◆ **ASSIGNMENT**
In the entries below, begin at the line with "[185.00-186.00s]" and stop after the line with "[195.00-196.00s]"; output those lines exactly and omit the pictures.

(Beginning of RECORDS FOR PROCESSING)

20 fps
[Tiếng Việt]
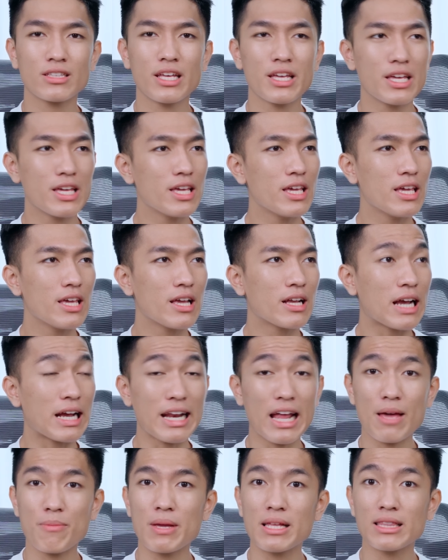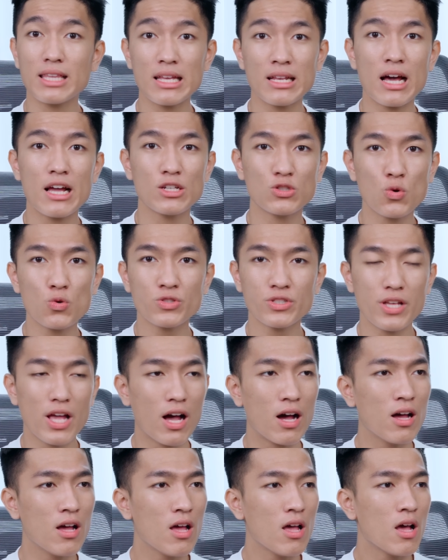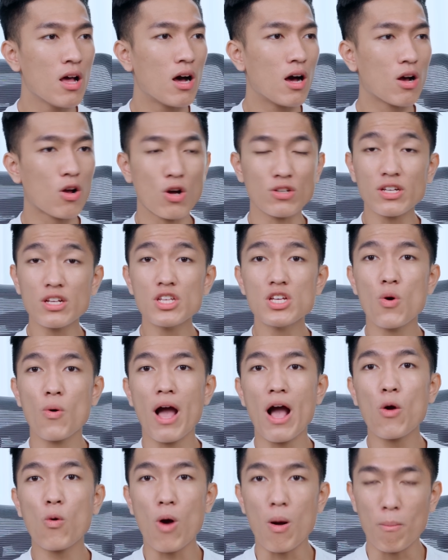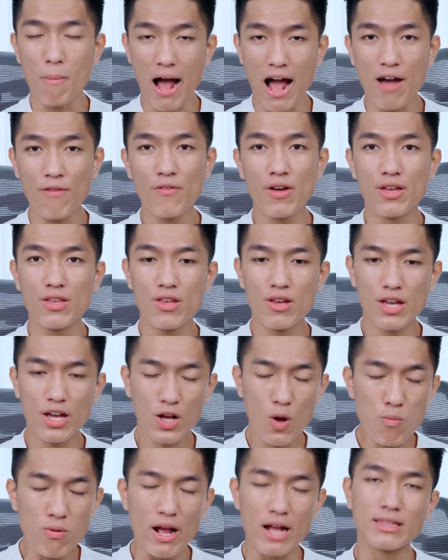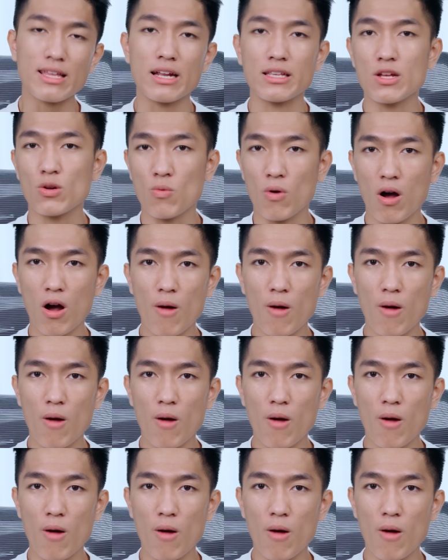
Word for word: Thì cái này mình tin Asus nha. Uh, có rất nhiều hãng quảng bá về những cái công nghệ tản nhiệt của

(End of RECORDS FOR PROCESSING)
(Beginning of RECORDS FOR PROCESSING)

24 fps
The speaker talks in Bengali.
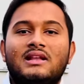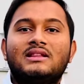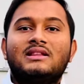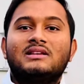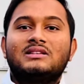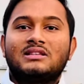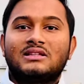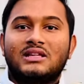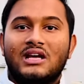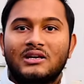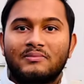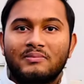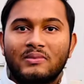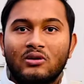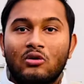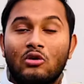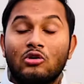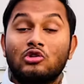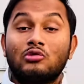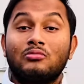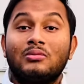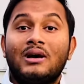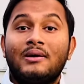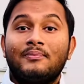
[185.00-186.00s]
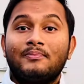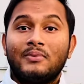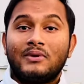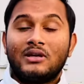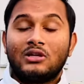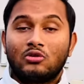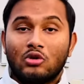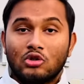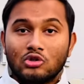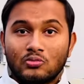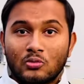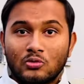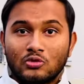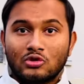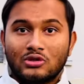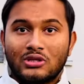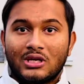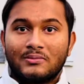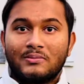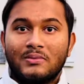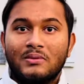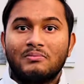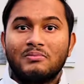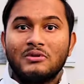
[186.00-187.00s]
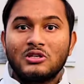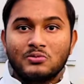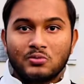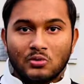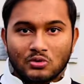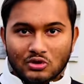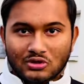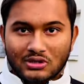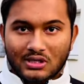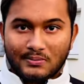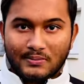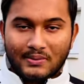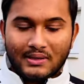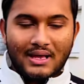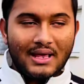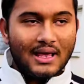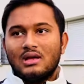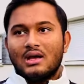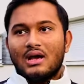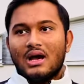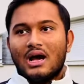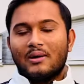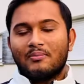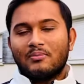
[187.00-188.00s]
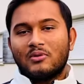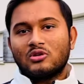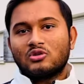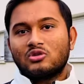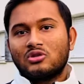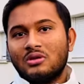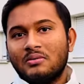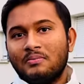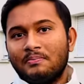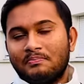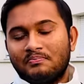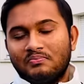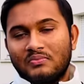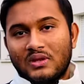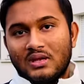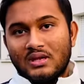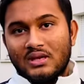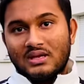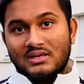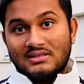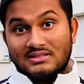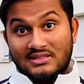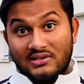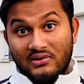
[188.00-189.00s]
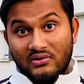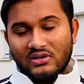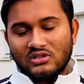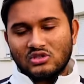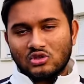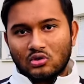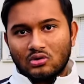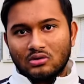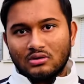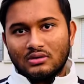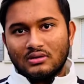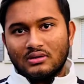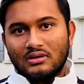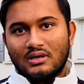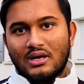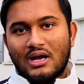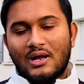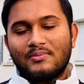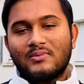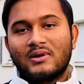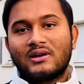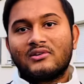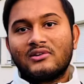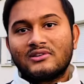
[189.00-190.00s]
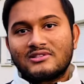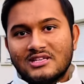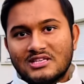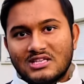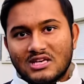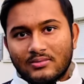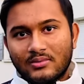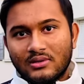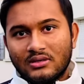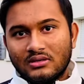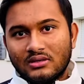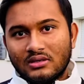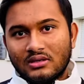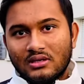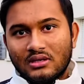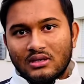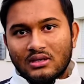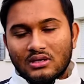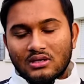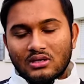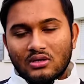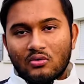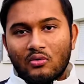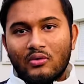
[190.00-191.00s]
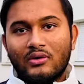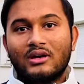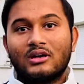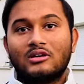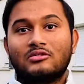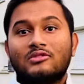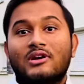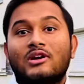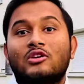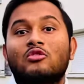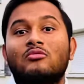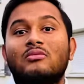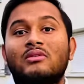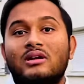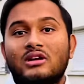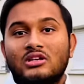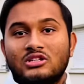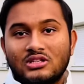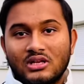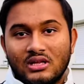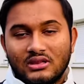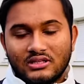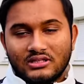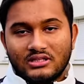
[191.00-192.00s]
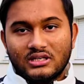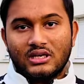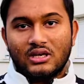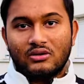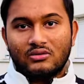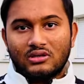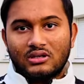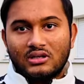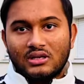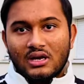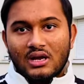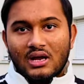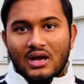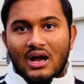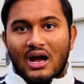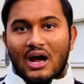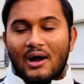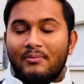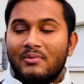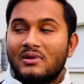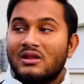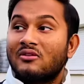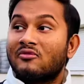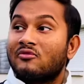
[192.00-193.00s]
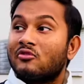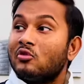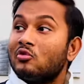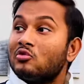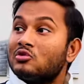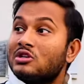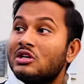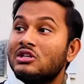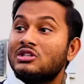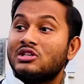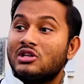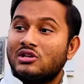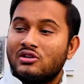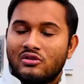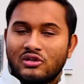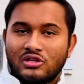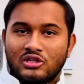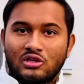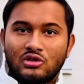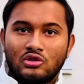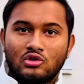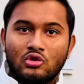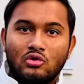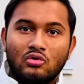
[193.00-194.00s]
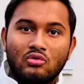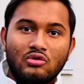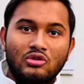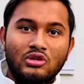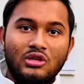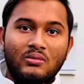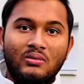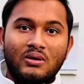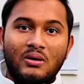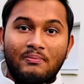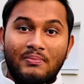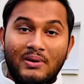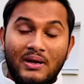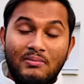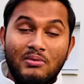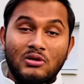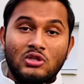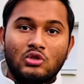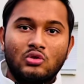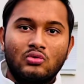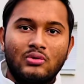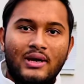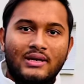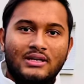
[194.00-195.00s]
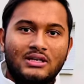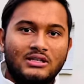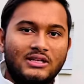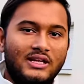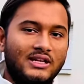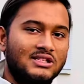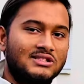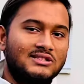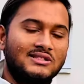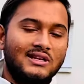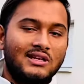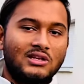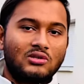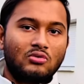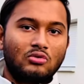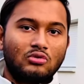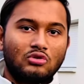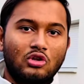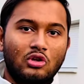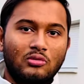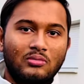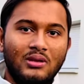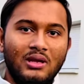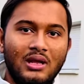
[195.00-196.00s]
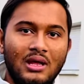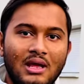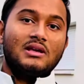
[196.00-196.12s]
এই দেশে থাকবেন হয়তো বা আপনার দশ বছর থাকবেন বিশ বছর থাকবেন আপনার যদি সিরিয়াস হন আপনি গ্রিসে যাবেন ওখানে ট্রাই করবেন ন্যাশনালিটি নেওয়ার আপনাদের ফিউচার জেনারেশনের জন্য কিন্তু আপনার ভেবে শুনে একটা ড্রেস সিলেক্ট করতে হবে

(End of RECORDS FOR PROCESSING)

◆ **PROBLEM SOLUTION**
[185.00-186.00s]
[186.00-187.00s]
[187.00-188.00s]
[188.00-189.00s]
[189.00-190.00s]
[190.00-191.00s]
[191.00-192.00s]
[192.00-193.00s]
[193.00-194.00s]
[194.00-195.00s]
[195.00-196.00s]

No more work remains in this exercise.